The real point of this two-part question was, of course, to illustrate the wrongheadedness of Selig’s statement. By any reasonable estimate, only about a quarter of the teams have no realistic hope of making the playoffs in 2003. Their problems aren’t the fault of “old stadiums” or “small markets,” either: Of the seven teams receiving four or more votes in our survey, all but the Royals play in modern, luxury box-laden stadia, and all but the Devil Rays paid their players significantly more in 2002 than did the division-winning Athletics and Twins.

Moreover, it’s easy to say that “more than half our teams have no chance to win” when you avoid specifics. The Commissioner had a very good reason for not naming names, of course. When looking for hopeless clubs, the principal owner of the Milwaukee Brewers doesn’t need a telescope to find one. But his ticket sales department, not to mention the banks holding the debt of the heavily leveraged Brewers, would rather he keep these conclusions to himself.

So would the bankers and sales departments of the other teams listed above. It’s hard to imagine a strategy more harmful to the small-market clubs Selig was trying to help than to have the Commissioner proclaim, frequently and publicly, that their fans are fools to believe their favorite club can ever hope to compete.

Not to mention that Selig’s lament is regularly proven wrong. Last year, high on the list of teams whose fans should have had “no hope and faith” would have been a club that finished the 2001 season further from the playoffs than Bud’s Brewers.
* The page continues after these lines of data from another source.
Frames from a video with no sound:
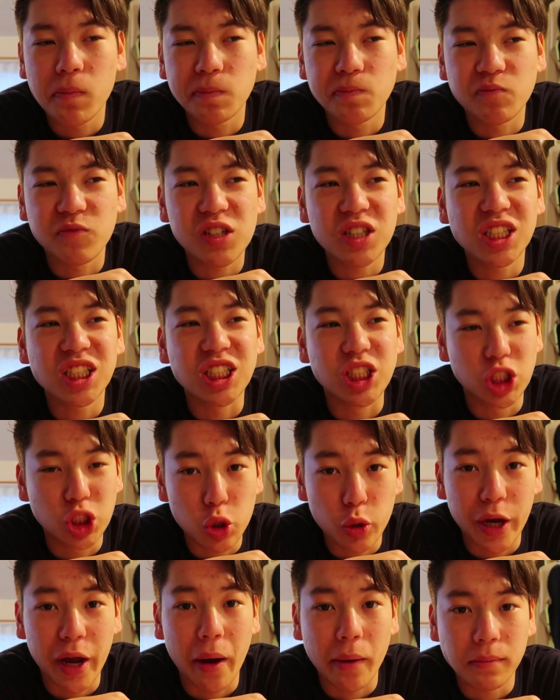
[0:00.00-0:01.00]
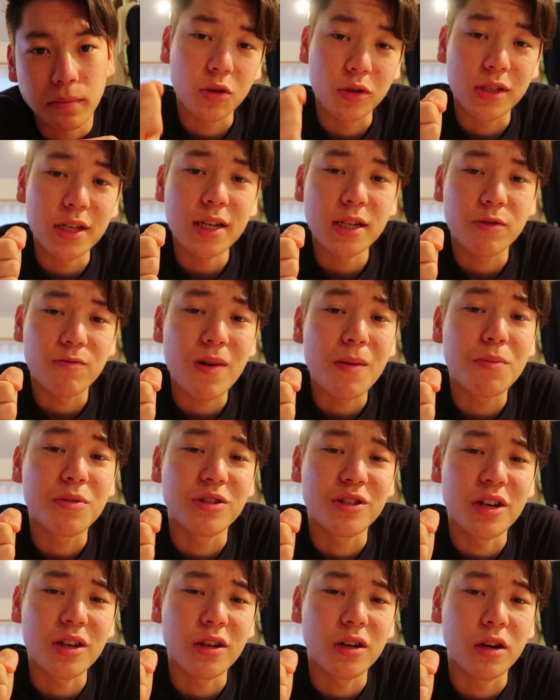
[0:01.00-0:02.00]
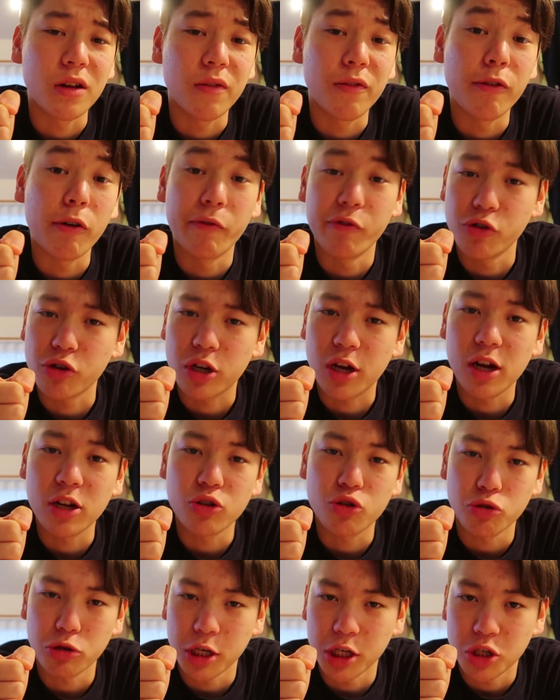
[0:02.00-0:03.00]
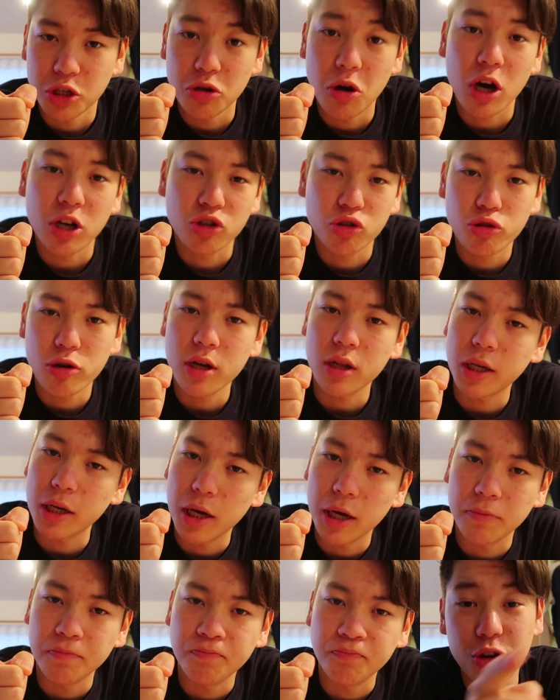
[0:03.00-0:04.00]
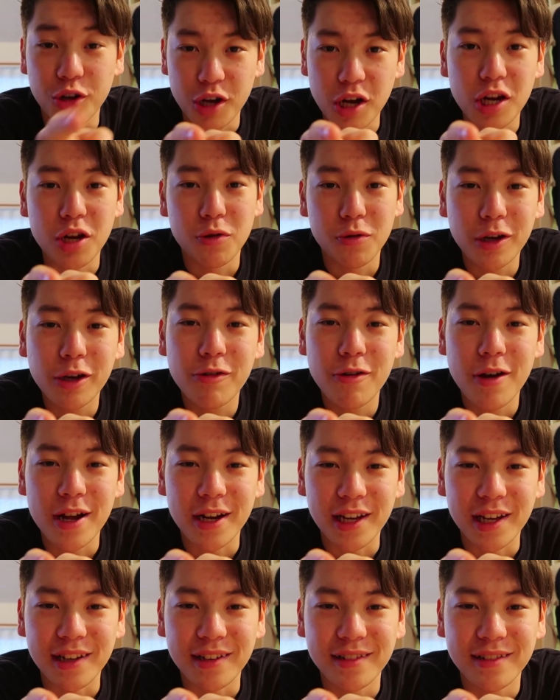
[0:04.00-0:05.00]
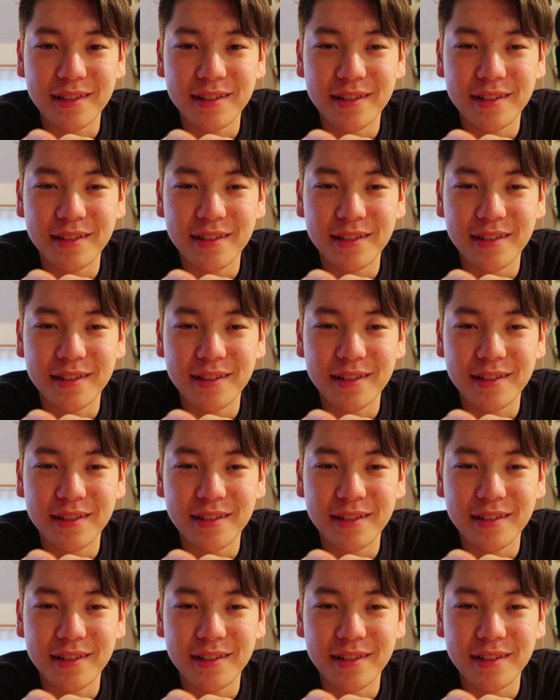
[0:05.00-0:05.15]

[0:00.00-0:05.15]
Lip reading: Very chewy. So send a representative of your country to Australia. You're gonna regret it.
Whereas the 2001 Brewers lost both the division and the wild card by 25 games, this hapless club finished 41 games behind its division winner and 27 games out of the wild card. Only four teams finished further out of the money. Say Hello to the 2002 world champion Anaheim Angels.
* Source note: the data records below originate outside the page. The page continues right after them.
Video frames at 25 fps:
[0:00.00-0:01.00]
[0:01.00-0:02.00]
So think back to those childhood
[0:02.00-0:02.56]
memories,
This is just one example, of course, and hindsight is often 20/20. For much of modern baseball history, though, there is a verifiable, objective way to identify teams that won despite being widely dismissed as hopeless before the season began. Until 1993, The Sporting News asked hundreds of baseball writers each spring to forecast the final standings in each league or division. The results were published around Opening Day, in a table that neatly summarized the Conventional Wisdom about each team’s chances for the upcoming season.
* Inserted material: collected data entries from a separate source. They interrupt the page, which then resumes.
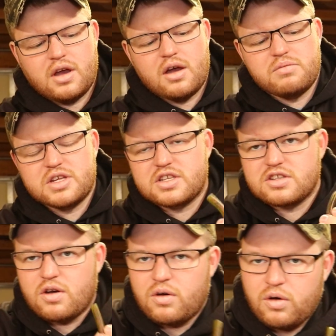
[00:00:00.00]
This
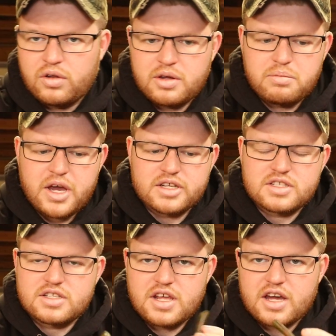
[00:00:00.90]
is only
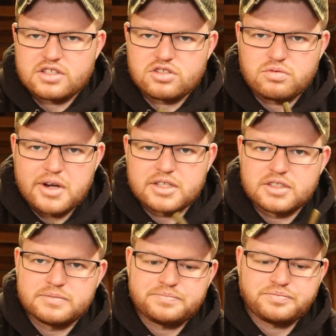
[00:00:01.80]
best Texas
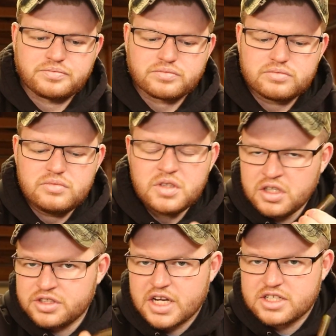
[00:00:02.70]
rigged.
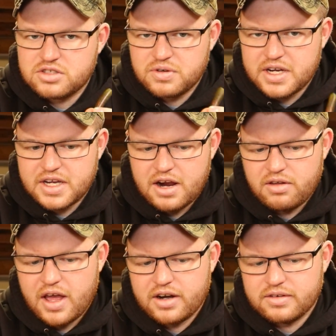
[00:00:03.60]
Texas rigged,
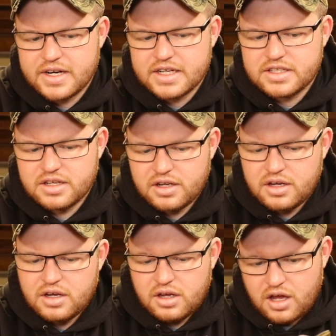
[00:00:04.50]
Carolina rigged
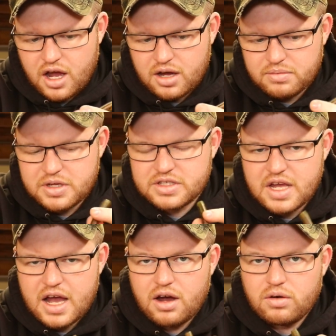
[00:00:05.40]
is
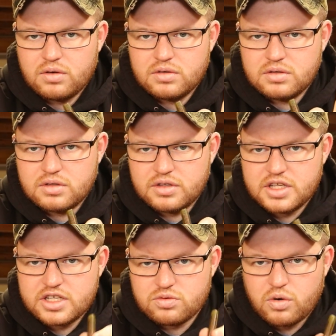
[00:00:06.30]
how
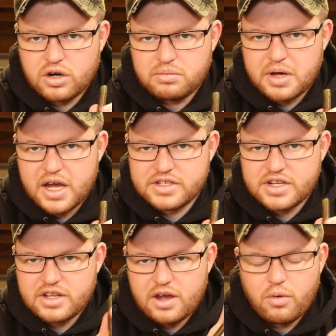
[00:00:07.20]
these work best,
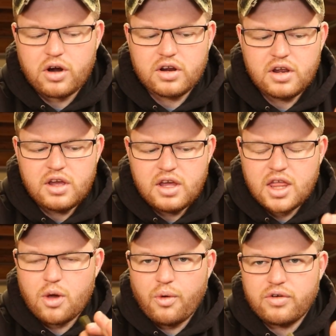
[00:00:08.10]
and they work
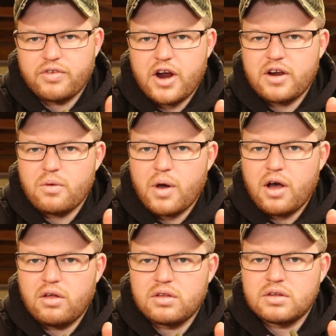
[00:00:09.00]
very
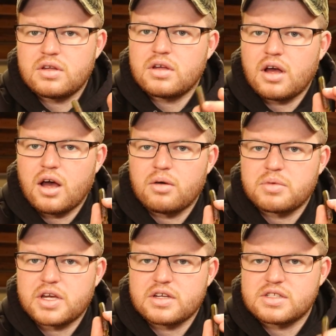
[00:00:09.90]
well
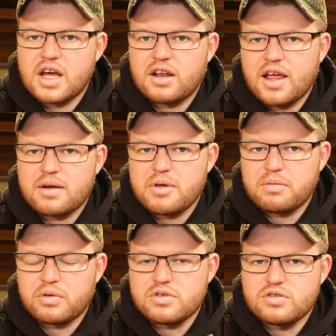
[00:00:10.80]
because not a lot of
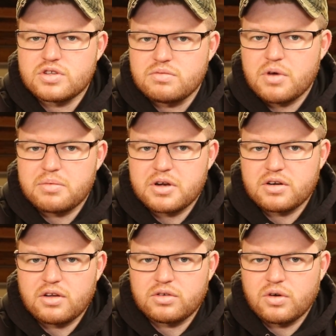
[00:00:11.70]
people use them up here
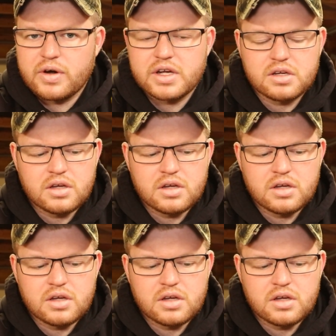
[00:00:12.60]
in Illinois.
Between 1961 and 1991, four pennants and two World Series were won by teams which did not receive a single first-place vote in the preseason TSN survey. The 1961 Cincinnati Reds were tabbed for sixth place, with only five of 232 writers picking them to finish higher than fifth. The 1967 “Impossible Dream” Red Sox were forecast for ninth; no writer picked them as high as third, and only five of 254 thought they would finish above seventh. Complete totals for the 1969 season aren’t available, but no one picked the Amazing Mets to win the NL East. Finally in 1991, 13 of the 14 AL clubs received at least one first-place vote. The 14th, the Minnesota Twins, won the World Series despite being projected to finish last in the AL West.

These four are extreme examples, to be sure, but many other divisions have been won by clubs given little chance before the season. TSN forecasts are available for 14 years since the dawn of free agency: 1977 through 1984, 1986, and 1988 through 1992. During those seasons, 12 of 56 division titles, or 21%, were won by clubs predicted to finish fourth or lower. Many other clubs written off before the season, such as the 1992 Brewers and 1989 Orioles, gave their fans plenty of “hope and faith” before falling just short–in all, 29 more clubs picked no higher than fourth finished within seven games of first.

So take those forecasts at the top of the screen with a grain of salt. We’re very likely to miss a few.